Re: RAID controllers for Postgresql on large setups

From: PFC <lists(at)peufeu(dot)com>
To: "Francisco Reyes" <lists(at)stringsutils(dot)com>
Cc: "Pgsql performance" <pgsql-performance(at)postgresql(dot)org>
Subject: Re: RAID controllers for Postgresql on large setups
Date: 2008-05-13 20:46:04
Message-ID: op.ua31a20rcigqcu@apollo13.peufeu.com
Views: Raw Message | Whole Thread | Download mbox | Resend email
Thread:
Lists: pgsql-performance

>
>> You say that like you don't mind having PCI in a server whose job is
>> to perform massive query over large data sets.
>
> I am in my 4th week at a new job.
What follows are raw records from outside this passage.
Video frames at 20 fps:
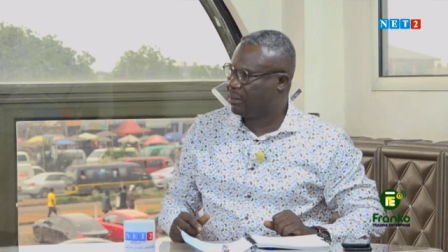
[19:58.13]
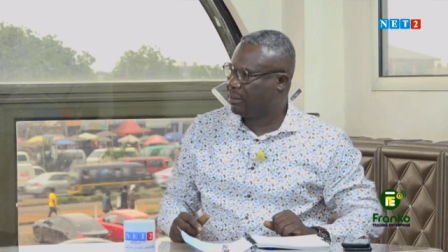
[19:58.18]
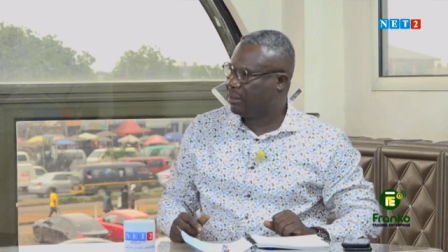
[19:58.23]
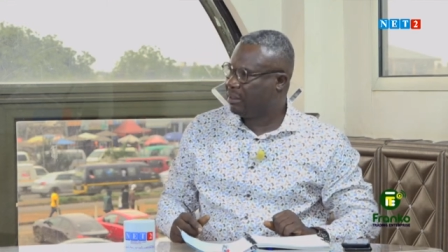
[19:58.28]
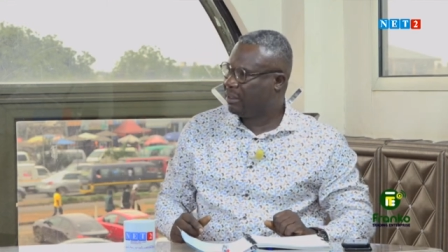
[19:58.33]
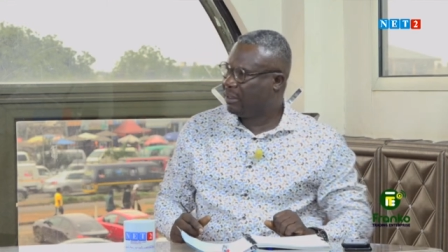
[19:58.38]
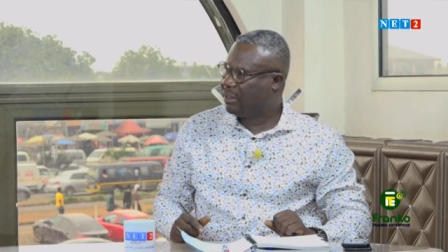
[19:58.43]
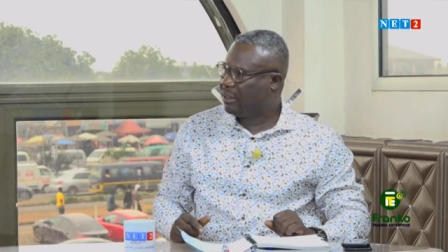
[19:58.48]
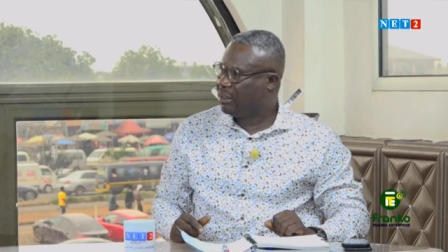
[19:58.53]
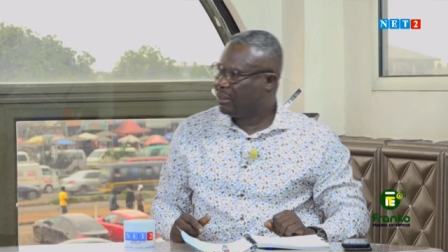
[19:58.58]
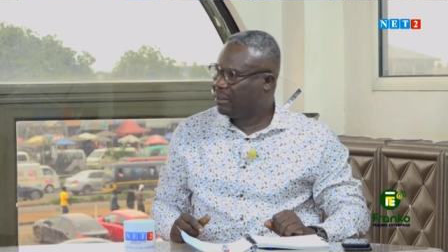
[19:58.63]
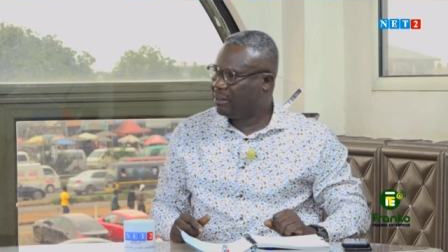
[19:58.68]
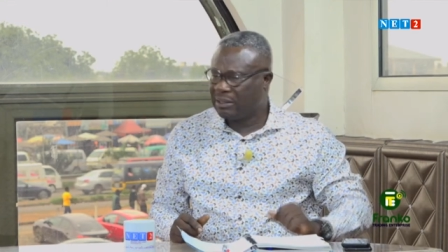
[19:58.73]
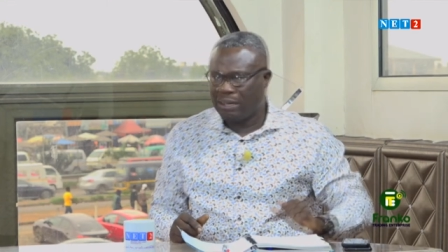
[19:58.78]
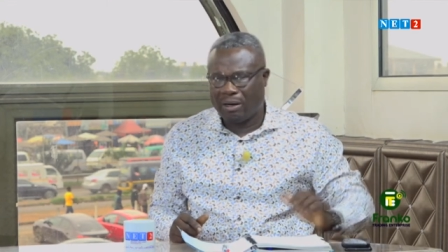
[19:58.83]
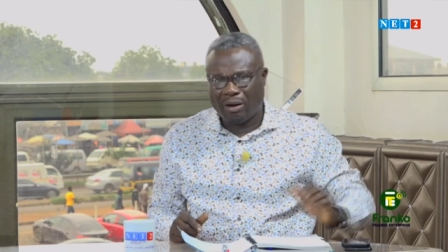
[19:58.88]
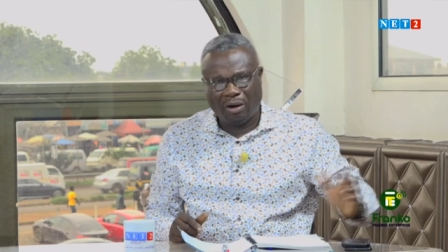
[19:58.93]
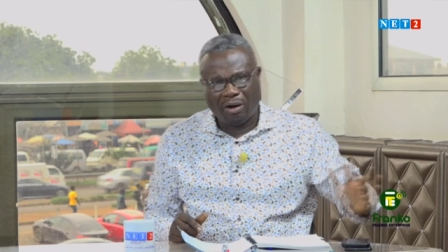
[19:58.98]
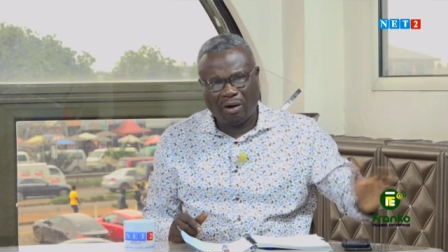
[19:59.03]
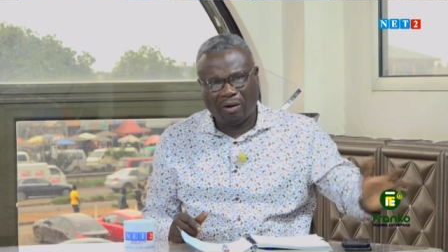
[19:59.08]
Mm.
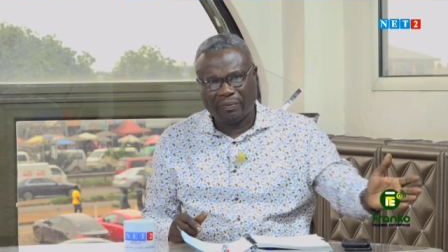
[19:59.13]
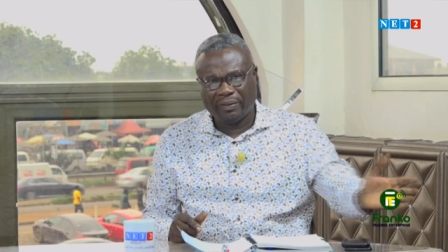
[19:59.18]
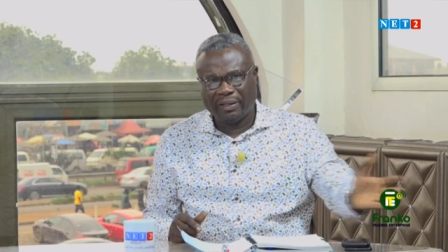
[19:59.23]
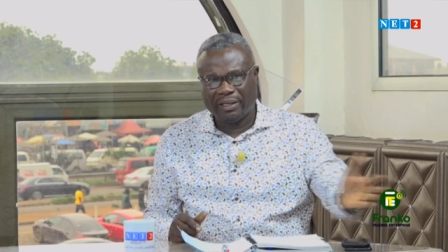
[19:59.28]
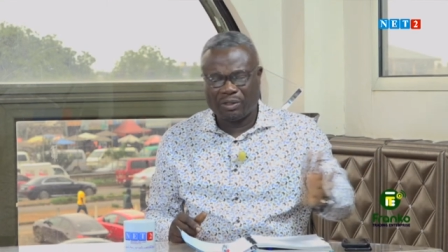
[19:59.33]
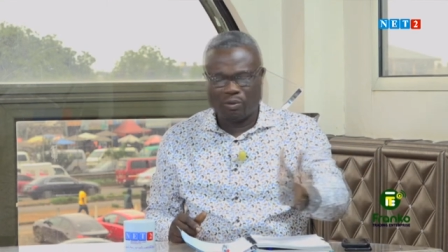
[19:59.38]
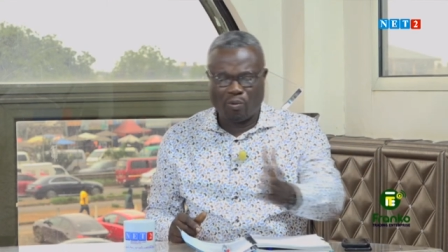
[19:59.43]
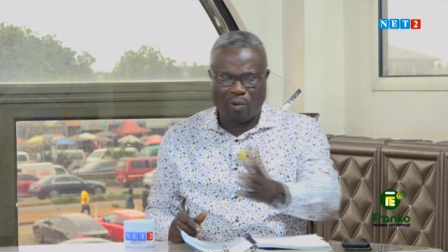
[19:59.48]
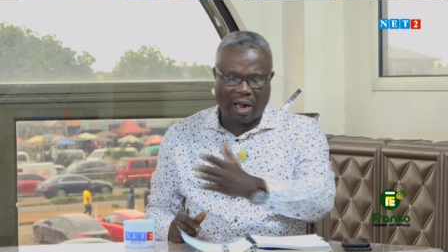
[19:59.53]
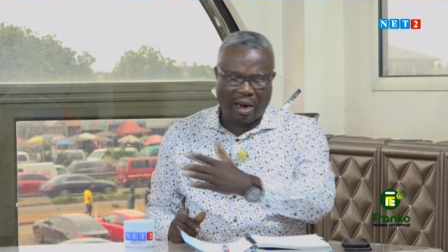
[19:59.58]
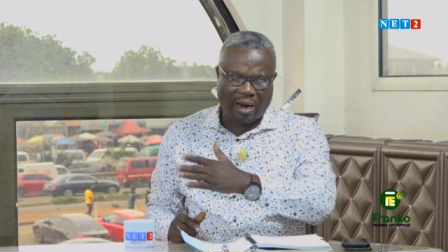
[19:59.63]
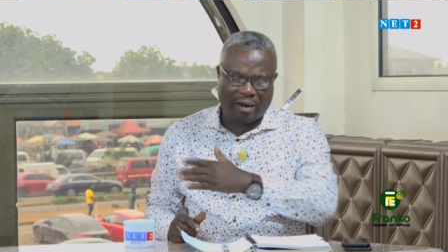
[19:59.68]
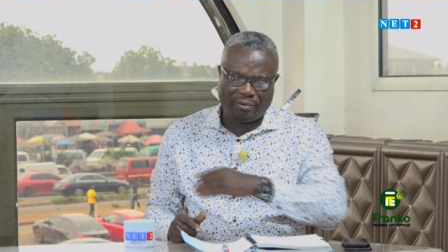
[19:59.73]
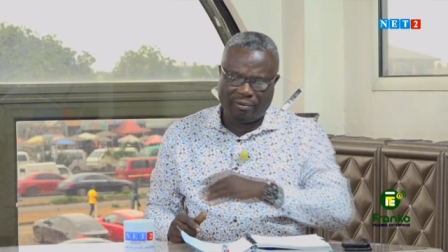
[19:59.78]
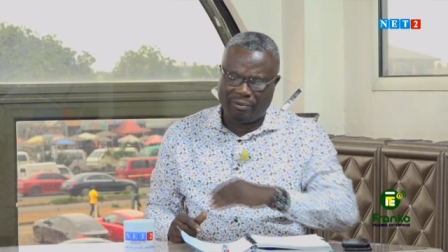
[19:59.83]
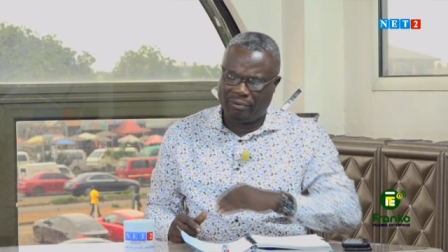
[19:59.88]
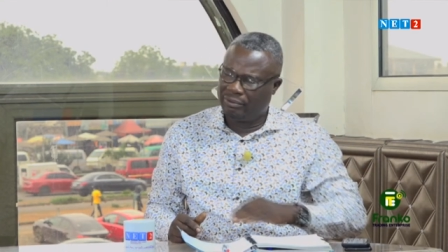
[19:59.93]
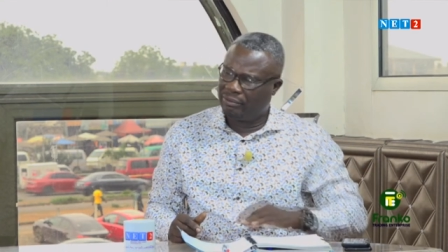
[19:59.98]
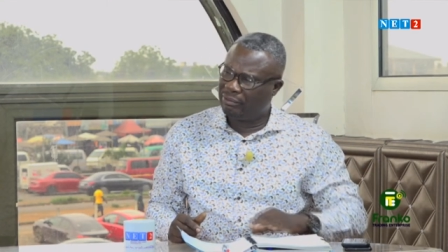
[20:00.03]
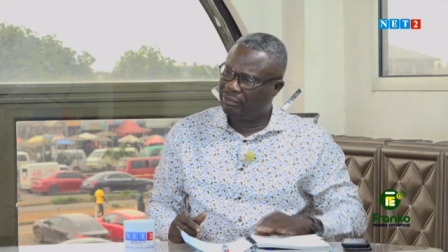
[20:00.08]
It's all this
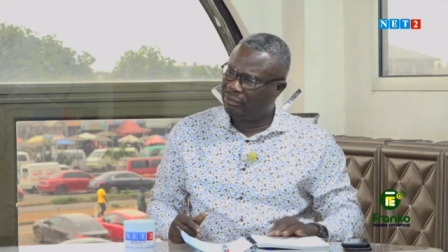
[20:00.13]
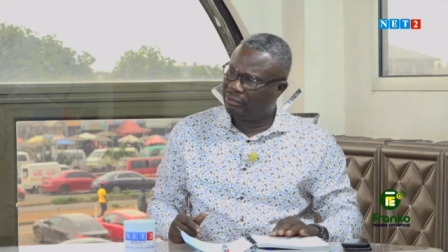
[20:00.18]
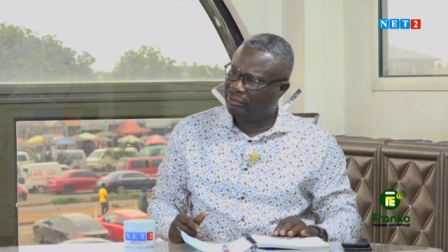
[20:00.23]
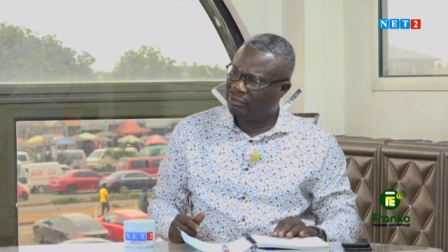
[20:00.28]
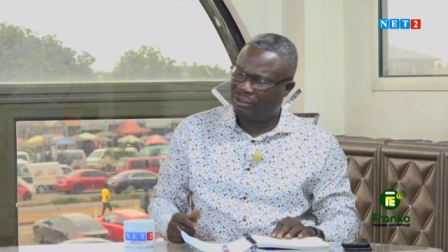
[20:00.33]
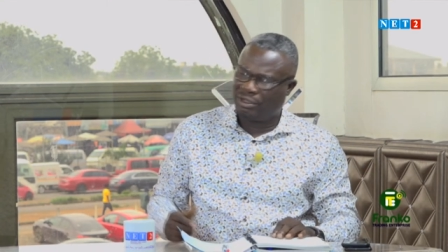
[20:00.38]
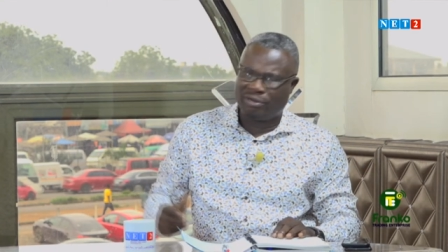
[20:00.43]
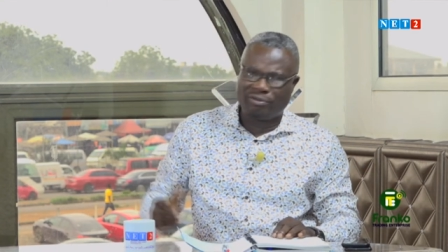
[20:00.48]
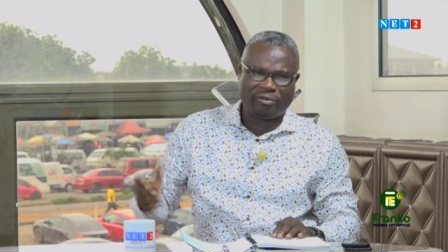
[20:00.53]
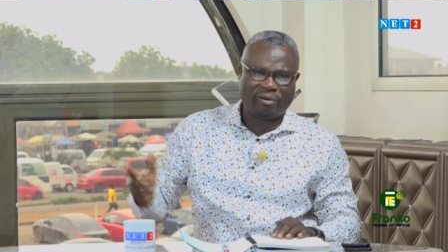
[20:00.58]
Wadu, John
Trying to figure what I am working
> with.

LOOL, ok, hehe, not exactly the time to have a "let's change everything"
fit ;)

> From what I see I will likely get as much improvement from new hardware
> as from re-doing some of the database design. Can't get everything done
> at once, not to mention I have to redo one machine sooner rather than
> later so I need to prioritize.
>
>> In fact for bulk IO a box with 2 SATA drives would be just as fast as
>> your monster RAID, lol.
>
> I am working on setting up a standard test based on the type of
> operations that the company does. This will give me a beter idea.
> Specially I will work with the developers to make sure the queries I
> create for the benchmark are representative of the workload.

watching vmstat (or iostat) while running a very big seq scan query will
give you information about the reading speed of your drives.
Same for writes, during one of your big updates, watch vmstat, you'll
know if you are CPU bound or IO bound...

- one core at 100% -> CPU bound
- lots of free CPU but lots of iowait -> disk bound
- disk throughput decent (in your setup, 100 MB/s) -> PCI bus saturation
- disk throughput miserable (< 10 MB/s) -> random IO bound (either random
reads or fsync() or random writes depending on the case)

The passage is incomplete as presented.